• WORK REQUEST: If a record contains a picture, skip the picture and transcribe the rest exactly.

• PROVIDED DATA:
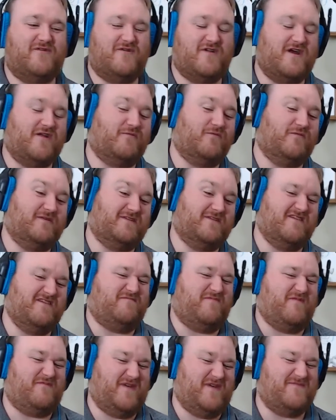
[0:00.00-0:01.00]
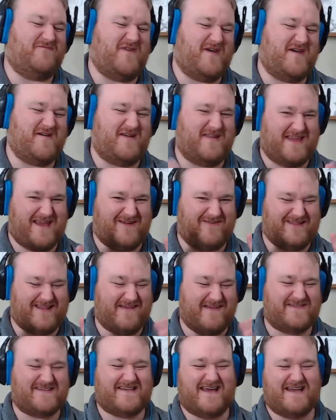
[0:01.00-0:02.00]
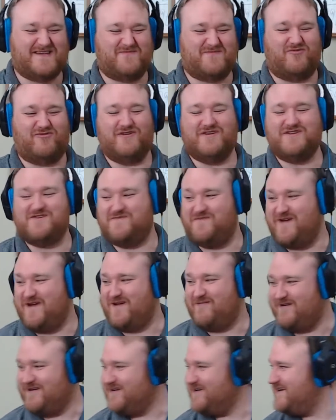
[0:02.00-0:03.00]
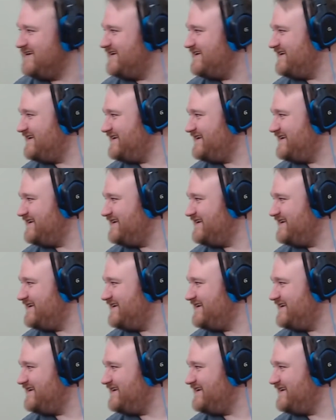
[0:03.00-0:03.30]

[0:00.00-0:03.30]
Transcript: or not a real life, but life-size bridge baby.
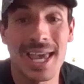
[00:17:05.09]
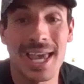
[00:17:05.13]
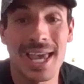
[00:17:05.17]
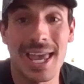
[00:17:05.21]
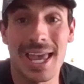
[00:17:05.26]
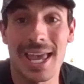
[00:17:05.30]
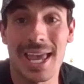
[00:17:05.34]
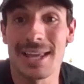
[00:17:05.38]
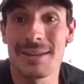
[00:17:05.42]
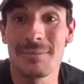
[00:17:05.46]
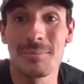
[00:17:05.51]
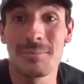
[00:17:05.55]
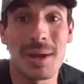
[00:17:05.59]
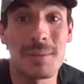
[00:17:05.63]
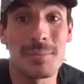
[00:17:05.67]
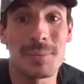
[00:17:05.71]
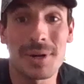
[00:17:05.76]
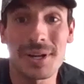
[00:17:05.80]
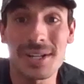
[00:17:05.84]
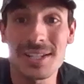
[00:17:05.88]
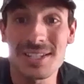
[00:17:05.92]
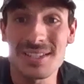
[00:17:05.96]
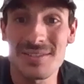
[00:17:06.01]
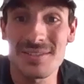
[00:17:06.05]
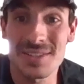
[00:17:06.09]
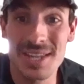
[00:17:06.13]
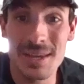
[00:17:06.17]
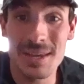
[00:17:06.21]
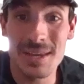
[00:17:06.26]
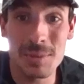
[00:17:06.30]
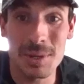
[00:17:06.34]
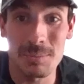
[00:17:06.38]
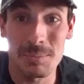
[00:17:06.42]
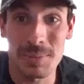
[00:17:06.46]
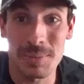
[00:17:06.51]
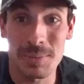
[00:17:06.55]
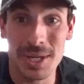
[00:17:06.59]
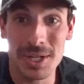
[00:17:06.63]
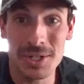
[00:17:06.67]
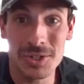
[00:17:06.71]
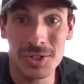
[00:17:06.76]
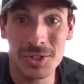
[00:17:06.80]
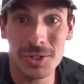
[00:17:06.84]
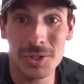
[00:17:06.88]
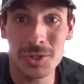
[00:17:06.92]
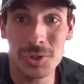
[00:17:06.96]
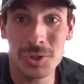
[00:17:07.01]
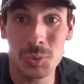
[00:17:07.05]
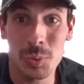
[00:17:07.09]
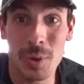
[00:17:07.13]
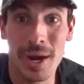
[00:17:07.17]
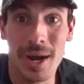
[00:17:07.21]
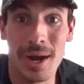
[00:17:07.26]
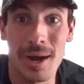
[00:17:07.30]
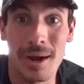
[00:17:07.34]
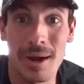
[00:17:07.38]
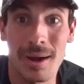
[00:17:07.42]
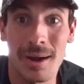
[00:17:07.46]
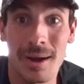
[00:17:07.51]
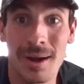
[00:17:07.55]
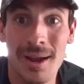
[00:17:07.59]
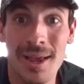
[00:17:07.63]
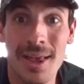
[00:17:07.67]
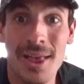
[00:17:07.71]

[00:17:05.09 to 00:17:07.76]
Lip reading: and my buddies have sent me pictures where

• TASK RESULT:
[0:00.00-0:01.00]
[0:01.00-0:02.00]
[0:02.00-0:03.00]
[0:03.00-0:03.30]

[0:00.00-0:03.30]
Transcript: or not a real life, but life-size bridge baby.
[00:17:05.09]
[00:17:05.13]
[00:17:05.17]
[00:17:05.21]
[00:17:05.26]
[00:17:05.30]
[00:17:05.34]
[00:17:05.38]
[00:17:05.42]
[00:17:05.46]
[00:17:05.51]
[00:17:05.55]
[00:17:05.59]
[00:17:05.63]
[00:17:05.67]
[00:17:05.71]
[00:17:05.76]
[00:17:05.80]
[00:17:05.84]
[00:17:05.88]
[00:17:05.92]
[00:17:05.96]
[00:17:06.01]
[00:17:06.05]
[00:17:06.09]
[00:17:06.13]
[00:17:06.17]
[00:17:06.21]
[00:17:06.26]
[00:17:06.30]
[00:17:06.34]
[00:17:06.38]
[00:17:06.42]
[00:17:06.46]
[00:17:06.51]
[00:17:06.55]
[00:17:06.59]
[00:17:06.63]
[00:17:06.67]
[00:17:06.71]
[00:17:06.76]
[00:17:06.80]
[00:17:06.84]
[00:17:06.88]
[00:17:06.92]
[00:17:06.96]
[00:17:07.01]
[00:17:07.05]
[00:17:07.09]
[00:17:07.13]
[00:17:07.17]
[00:17:07.21]
[00:17:07.26]
[00:17:07.30]
[00:17:07.34]
[00:17:07.38]
[00:17:07.42]
[00:17:07.46]
[00:17:07.51]
[00:17:07.55]
[00:17:07.59]
[00:17:07.63]
[00:17:07.67]
[00:17:07.71]

[00:17:05.09 to 00:17:07.76]
Lip reading: and my buddies have sent me pictures where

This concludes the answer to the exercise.